The parallels between Diane's role in Herbert's existence and what Hazel is to Byron is obvious, except at times Herbert gives Diane more consideration than he affords his own daughter. He also keeps his terminal cancer a secret from Hazel, which is certainly within his privacy rights. This is also a vulnerability, opening Hazel to Byron's influence yet again.

Herbert isn't necessarily above fighting technological incursion in kind, either. He calls in an ex who is an expert in DIY spycraft, also a nun — sure, go with it— and goes by the name Judiff (Kym Whitley). To help Hazel break free of Byron, Judiff litters Herb and Hazel's place with bugs and listens in on everything Hazel and Byron do. Meaning, Hazel agrees to be watched and eavesdropped upon to escape the spyware in her brain.

But the saddest blow occurs when Hazel takes Herbert to visit her mother's grave and confesses that he accepted money from the city to move her body to another location to make way for nicer plots. The proceeds funded Diane's purchase. Death, organic obsolescence, is inevitable. Thanks to inventors of erotic toys and people in power, the city and Herbert each get upgrades.

Magnussen steadily made Byron more pathetic and psychopathic over the course of the season, a tension heightened by his shoddy treatment of his security agent Herringbone (Dan Bakkedahl) and Fiffany (Noma Dumezweni). Of the two, Fiffany's plight is more acute. She's a scientist who believed she was developing the Made For Love chip as a means of communicating with animals. Instead Byron took her test subject, a dolphin, and put her in his swimming pool. 

When Fiffany tries to free her aquatic friend, Byron imprisons her and Herringbone in a secret virtual field within The Hub, quite literally putting them out to pasture, except one containing predators to terrorize them. Are those monsters real or digital? Does it matter?

The way "Made For Love" transforms to juxtapose pure emotion with artificiality is stunning, and where it began as a series carried by Milioti and Romano's portrayals the eventual escalation and payoff is worth sticking around to enjoy, if that is in fact the right term.

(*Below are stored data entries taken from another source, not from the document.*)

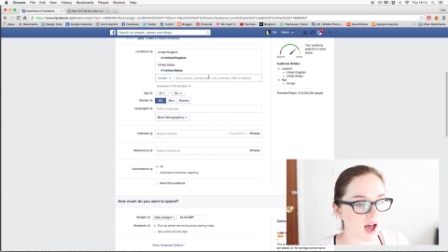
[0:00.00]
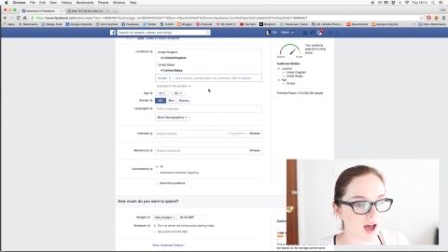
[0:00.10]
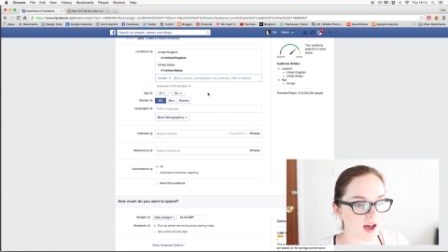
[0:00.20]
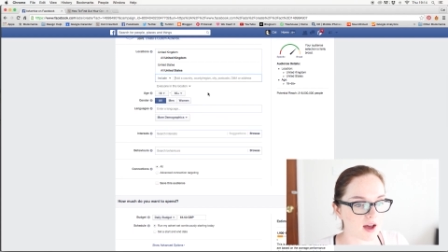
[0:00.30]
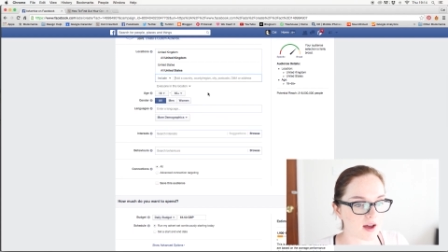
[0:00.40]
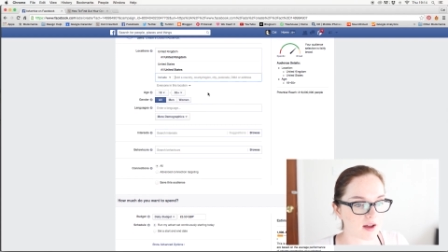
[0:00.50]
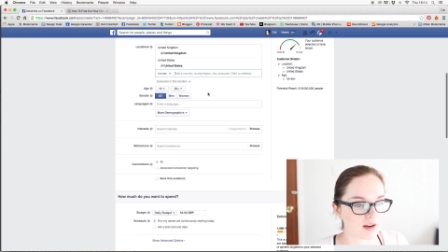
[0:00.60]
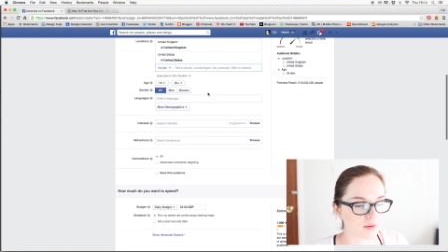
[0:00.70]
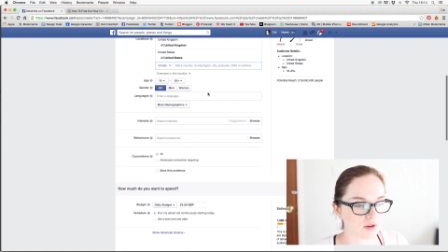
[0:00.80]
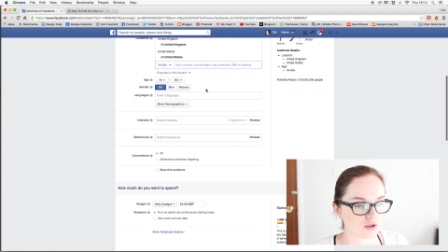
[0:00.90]

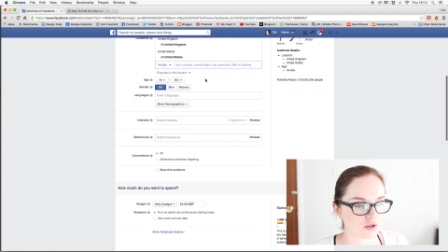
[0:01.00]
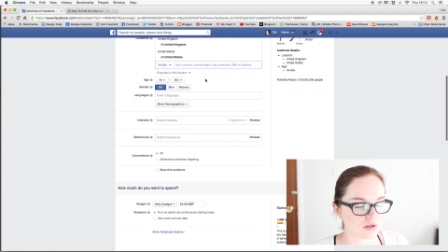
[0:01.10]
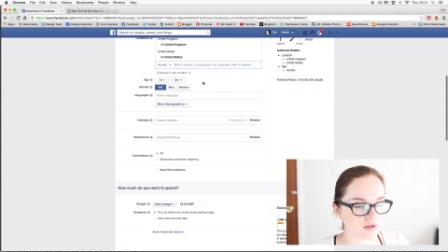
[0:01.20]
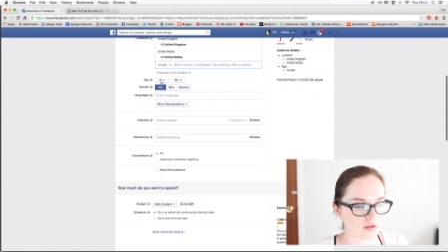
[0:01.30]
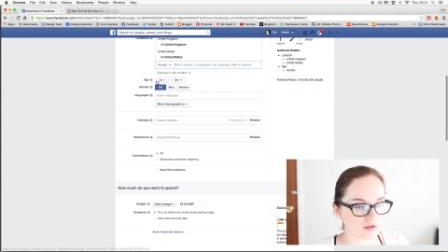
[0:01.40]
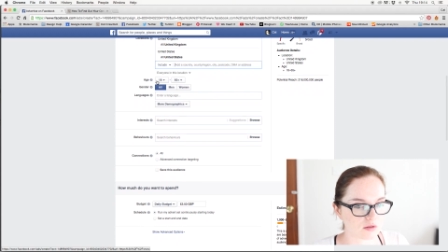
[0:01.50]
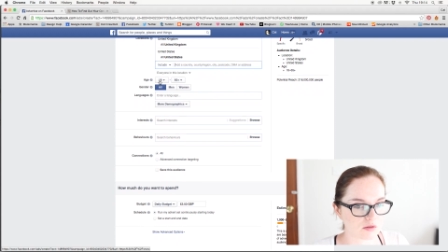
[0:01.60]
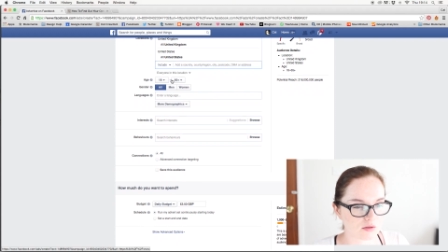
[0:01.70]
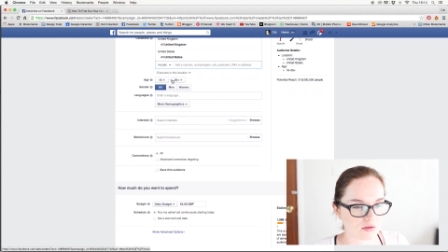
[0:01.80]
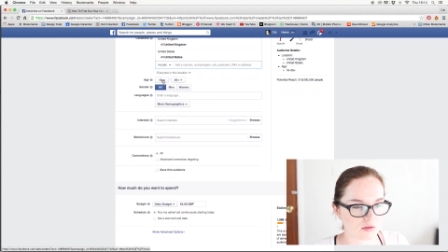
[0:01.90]
And I'm going to
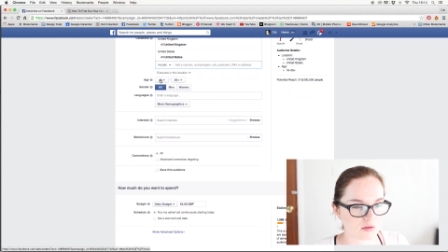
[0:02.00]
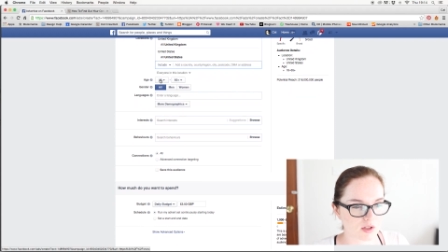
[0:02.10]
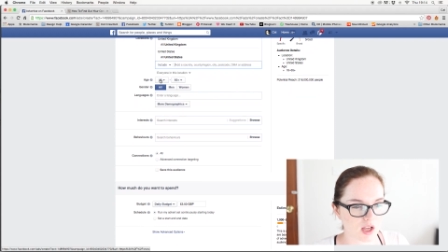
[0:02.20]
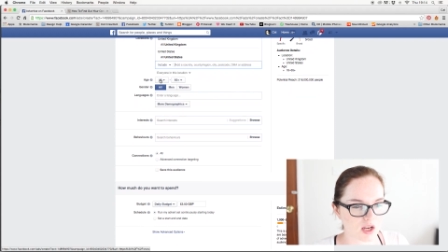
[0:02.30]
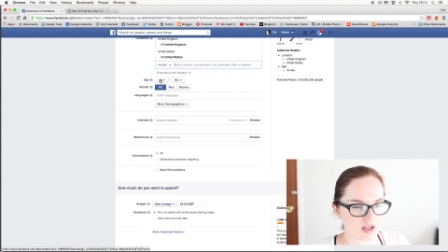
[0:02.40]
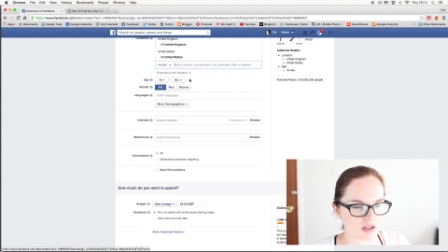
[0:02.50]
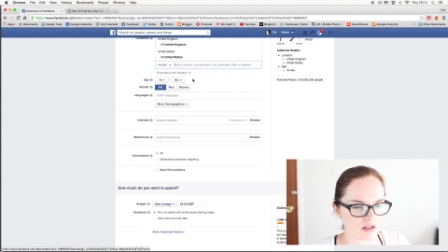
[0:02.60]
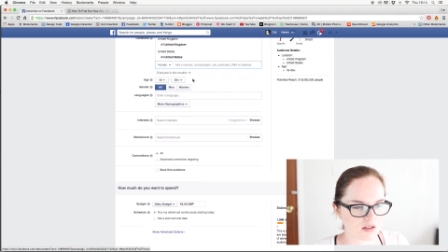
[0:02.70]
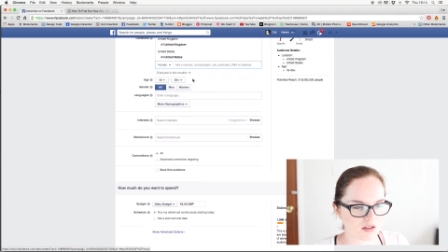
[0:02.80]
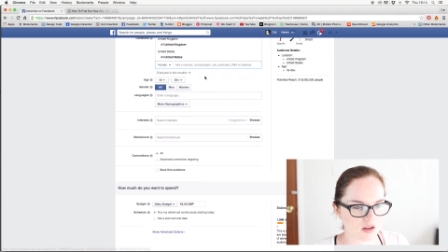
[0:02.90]
choose
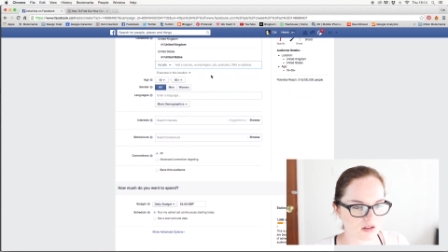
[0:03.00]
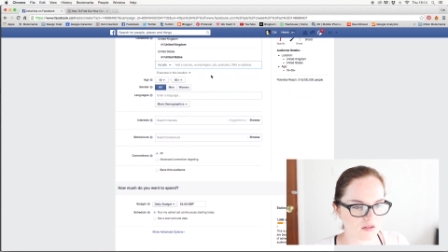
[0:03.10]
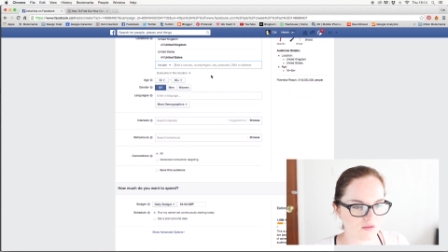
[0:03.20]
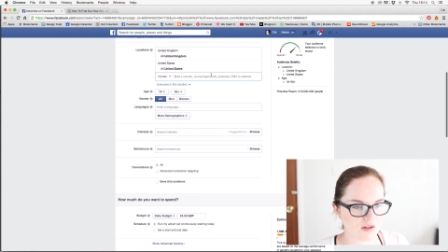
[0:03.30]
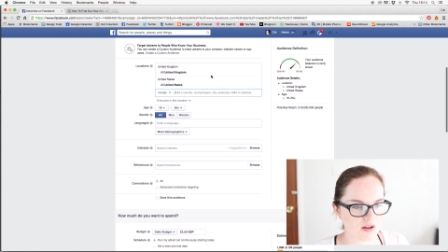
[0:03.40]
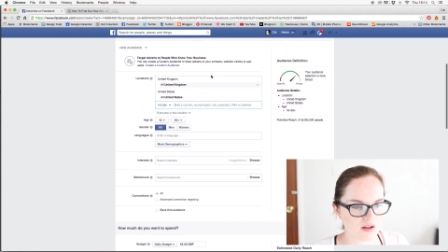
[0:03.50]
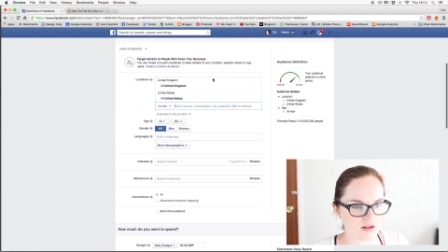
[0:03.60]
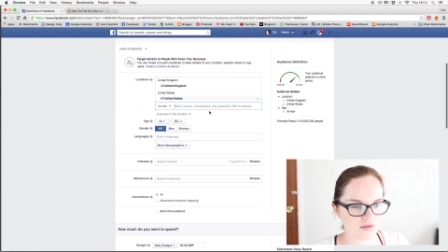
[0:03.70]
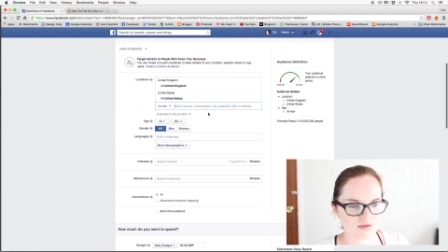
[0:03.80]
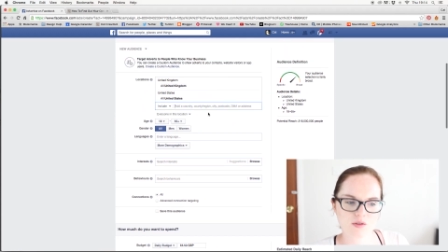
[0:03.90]
18 to 65.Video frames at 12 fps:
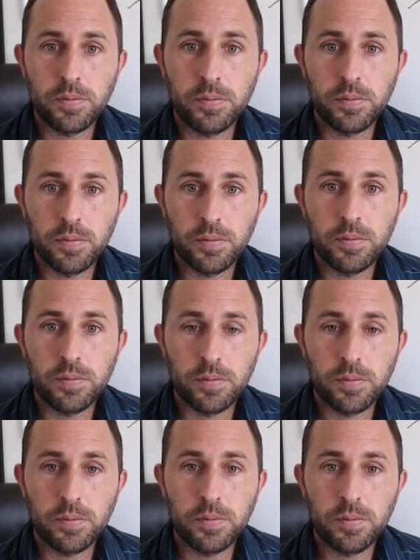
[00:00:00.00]

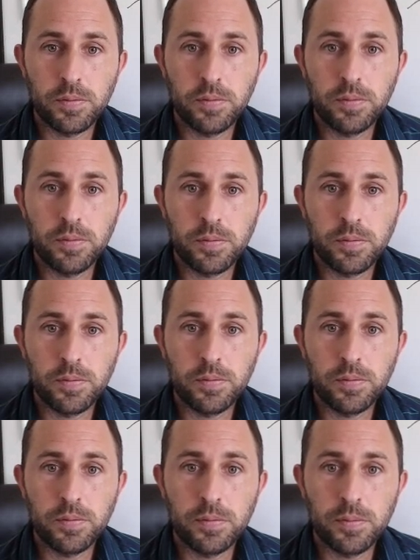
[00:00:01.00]

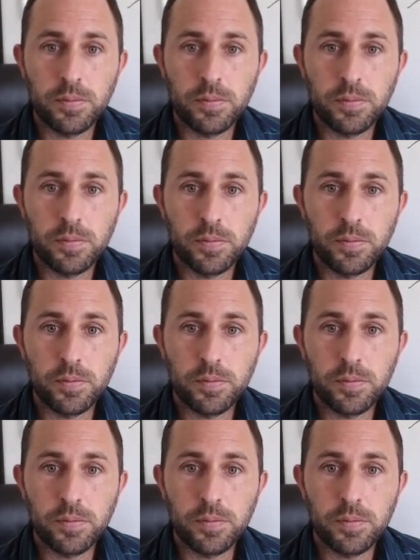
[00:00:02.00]

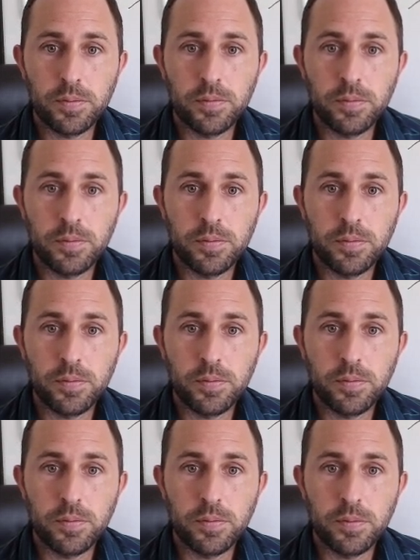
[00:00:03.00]

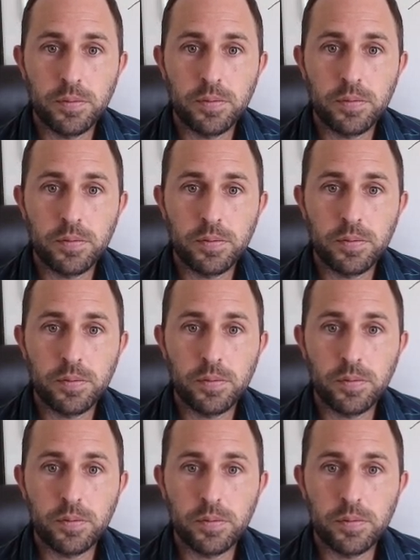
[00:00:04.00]

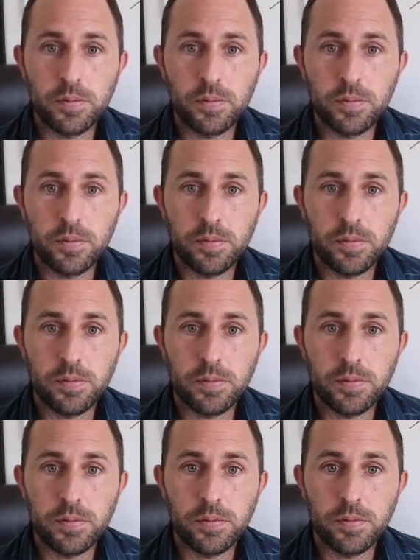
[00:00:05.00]

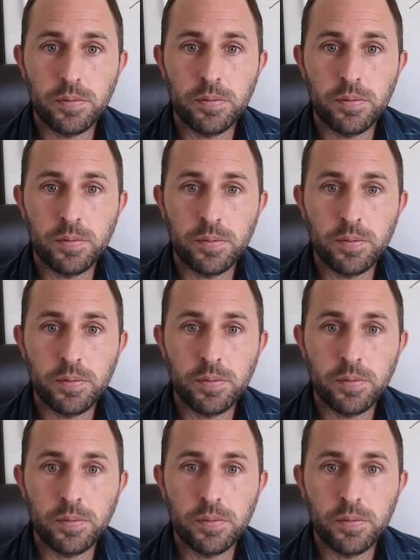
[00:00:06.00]

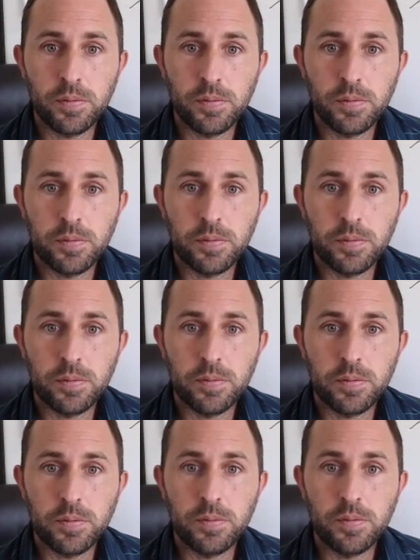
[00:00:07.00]
(silent)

The show never lost the loopy sweetness augmented by its stars and grew more interesting as Milioti shirked off Hazel's conditioned taming.

And yet, in the way of so many massively consequential technological breakthroughs such as cell phones, Facebook, PornHub, you name it, she agrees to a bankrupt, highly constricted relationship with a morally barren man to save another who failed as a father on multiple levels.

Our last glimpse of Hazel shows her offering her hand to Byron, and he accepts it as they walk back to their perfect home situated under a sky that's always a bright, synthetic blue. It's the grimmest scene of the season and complicated enough to earn appreciation for its humanity. It also makes me wonder which will succeed in the end, a woman's desire or a man's thirst for better living through contracts, controls and coding. 

All eight episodes of "Made For Love" are currently streaming on HBO Max.